To start with, life isn’t supposed to be easy. No, definitely not easy. It has to be challenging, unwelcoming and downright ugly at times. It is in the difficult moments that we realise the importance of what we have vis-a-vis what we don’t have. The satisfaction that we feel when we overcome difficult challenges is immensely gratifying. Those struggles help us in becoming better as human beings and give us a better idea of what our capabilities are and how much we can endure. Mahatma Gandhi might never have felt the importance of equality of all human beings had he not been thrown out of that train coach in South Africa, had he not experienced the rampant apartheid himself. Okay, that’s a bit too ludicrous, comparing my life’s struggles with that of the Mahatma, but I guess you got the general point, that we have to fight the conditions we are faced with, play the hand we are dealt by fate in the best possible manner and hope that it all turns out well in the end.
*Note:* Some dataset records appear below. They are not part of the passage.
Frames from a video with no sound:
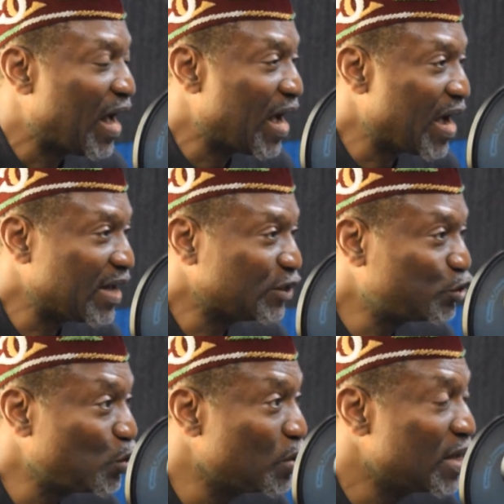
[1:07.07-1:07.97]
And
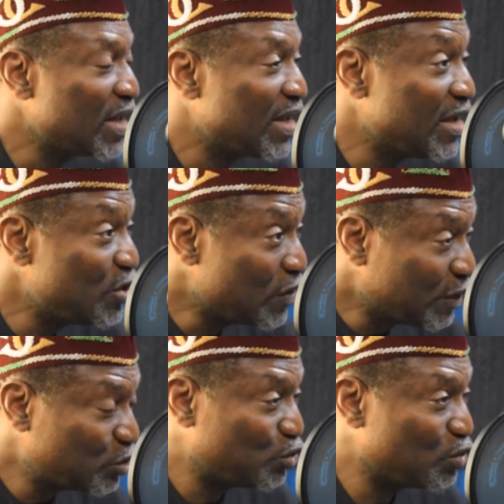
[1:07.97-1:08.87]
so in
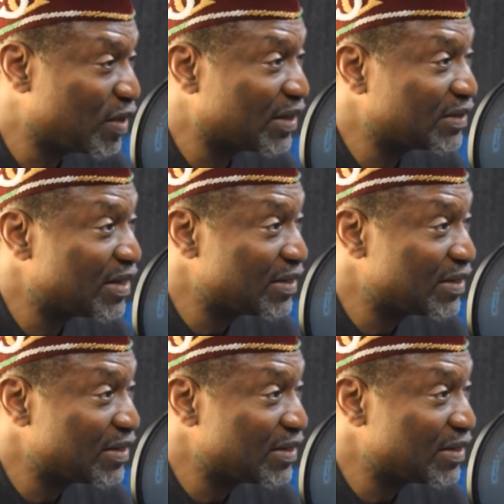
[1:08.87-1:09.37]
order to do that,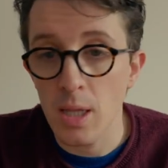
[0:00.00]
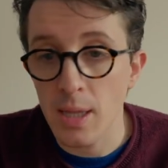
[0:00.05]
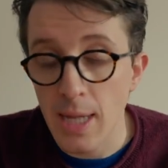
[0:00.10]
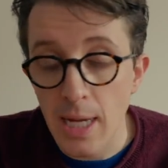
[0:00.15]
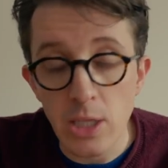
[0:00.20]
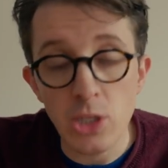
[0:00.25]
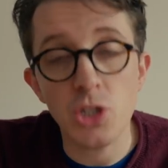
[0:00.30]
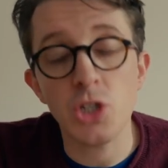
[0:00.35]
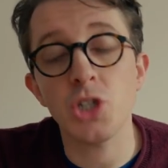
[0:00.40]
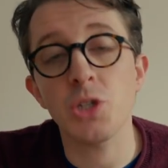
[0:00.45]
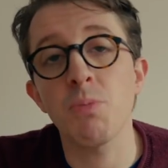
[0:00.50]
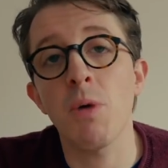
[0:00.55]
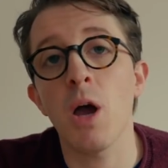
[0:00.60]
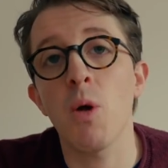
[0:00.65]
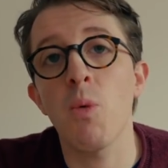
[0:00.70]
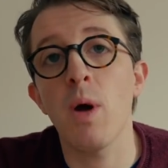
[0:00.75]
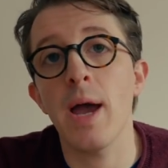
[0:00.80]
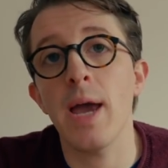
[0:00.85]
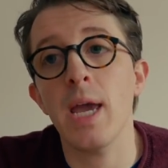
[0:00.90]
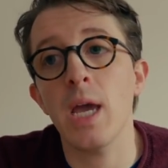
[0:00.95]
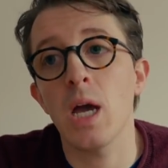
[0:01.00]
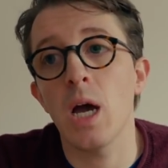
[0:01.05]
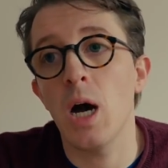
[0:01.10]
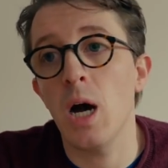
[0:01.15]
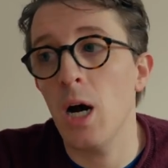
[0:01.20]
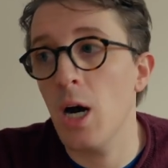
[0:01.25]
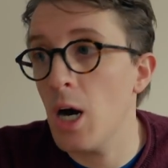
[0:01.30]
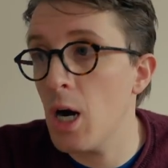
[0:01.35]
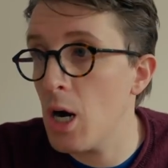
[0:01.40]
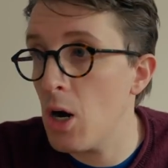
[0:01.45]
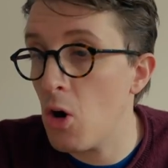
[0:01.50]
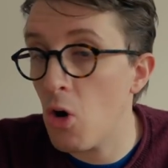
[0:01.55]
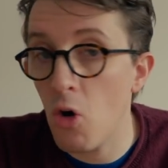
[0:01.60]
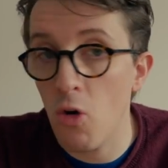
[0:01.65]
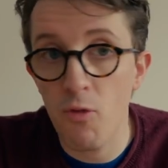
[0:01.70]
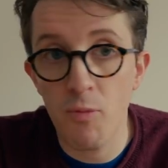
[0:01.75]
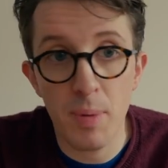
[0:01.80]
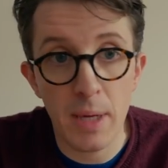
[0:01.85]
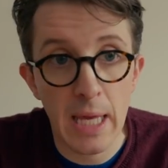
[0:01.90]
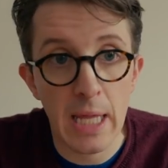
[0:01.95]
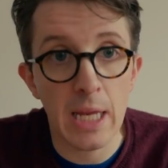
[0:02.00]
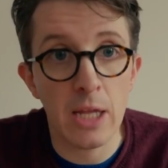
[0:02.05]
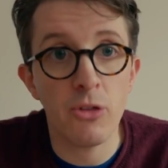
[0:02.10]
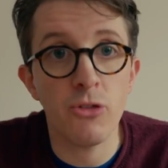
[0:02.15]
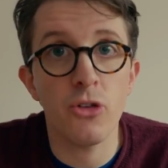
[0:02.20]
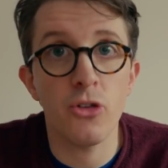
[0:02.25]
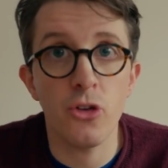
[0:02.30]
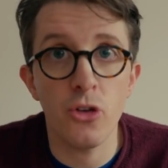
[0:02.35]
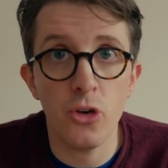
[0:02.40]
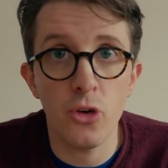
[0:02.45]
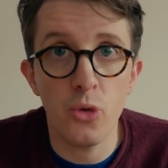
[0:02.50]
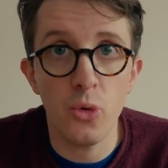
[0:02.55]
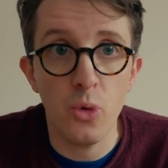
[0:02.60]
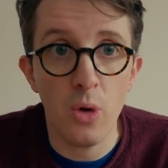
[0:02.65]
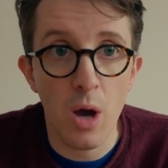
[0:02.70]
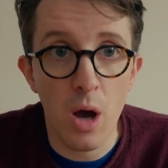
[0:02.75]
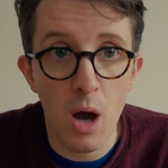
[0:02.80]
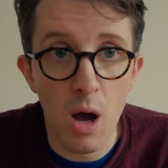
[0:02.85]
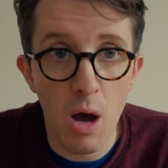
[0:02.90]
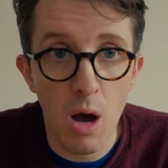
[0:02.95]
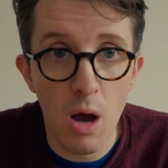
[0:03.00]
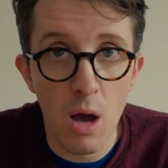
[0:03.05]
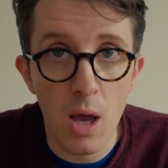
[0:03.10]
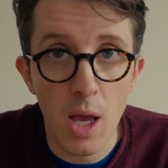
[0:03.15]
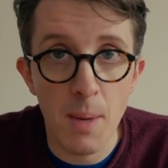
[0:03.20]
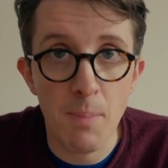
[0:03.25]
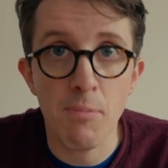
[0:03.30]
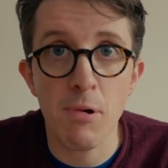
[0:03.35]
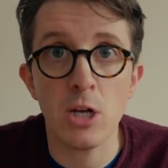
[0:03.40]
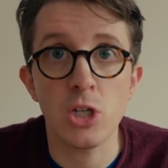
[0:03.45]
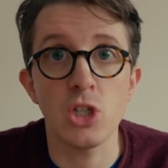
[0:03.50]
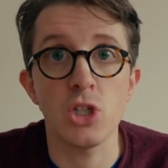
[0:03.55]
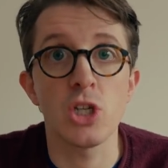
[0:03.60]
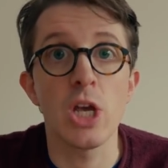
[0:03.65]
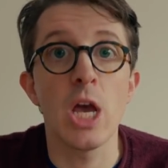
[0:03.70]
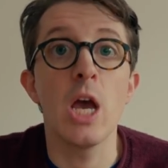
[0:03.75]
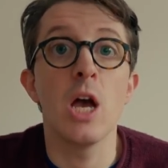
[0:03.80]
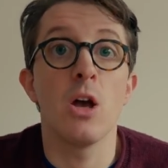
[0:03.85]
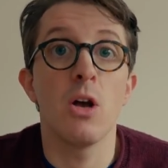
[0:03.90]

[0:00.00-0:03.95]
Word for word: That's just my way uh, of beginning to do uh, impressions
Just feeling bad for oneself and not doing anything to improve the situation won’t get us anywhere. In fact, it’ll only throw us deeper in that vicious cycle of self-pity and depression. So yes, even if I’m not as privileged as some others, I have to keep fighting till I get to a better position. And then fight some more again!
Secondly, and this is something I do quite a lot with myself, it is important to have a balanced viewpoint and a good context. I might not be a millionaire, but I have a decent, well-paying job. I might be single, but I have loving and caring family members, brother and sisters and parents. There are millions who don’t have anyone they can call Ma or Papa. There are billions in this world who can’t afford a square meal a day. At least, I don’t have to worry about that. I might be living in a rented accommodation, away from family members, but I can take solace in the fact that I have a roof on my head. I don’t have to worry about the biting cold in winter or the scorching Sun in the summers. So yes, a better perspective is important. And I try turning my mind to these thoughts whenever I feel that I’m unlucky or underprivileged. Sure, I have my problems, but I have far better living conditions than those hapless fellows. Even the richest people and the most famous celebrities have difficult issues in their lives – peace of mind, work pressure, constant spotlight and scrutiny of their private lives, fluctuating market conditions and all. So no one is always happy. And if he were, he may not be able to cherish what being happy is. It is far harder to cherish something if you have it available always, at your disposal. So the cycles of life, happiness to sorrow and back again, are important. They provide us with a sense of level-headedness. It is said that one learns more from his failures than his successes. Failures give us a chance to reflect on where we went wrong and what corrective measures are required. Such insight may be lost in the euphoria of a success. So it’s important to lose, to be alone sometimes, to long for the company of your friends and family members once in a while, so that you can realise what success is when you achieve it, what love is when you get it and what happiness is when you are with your family. Isn’t that what life’s all about-those precious moments?
As for those guys at the road corner, I ignored them and their excesses. I thought it’d be better to make a call to my mother and ask her about her well-being. That turned out to be infinitely more satisfying!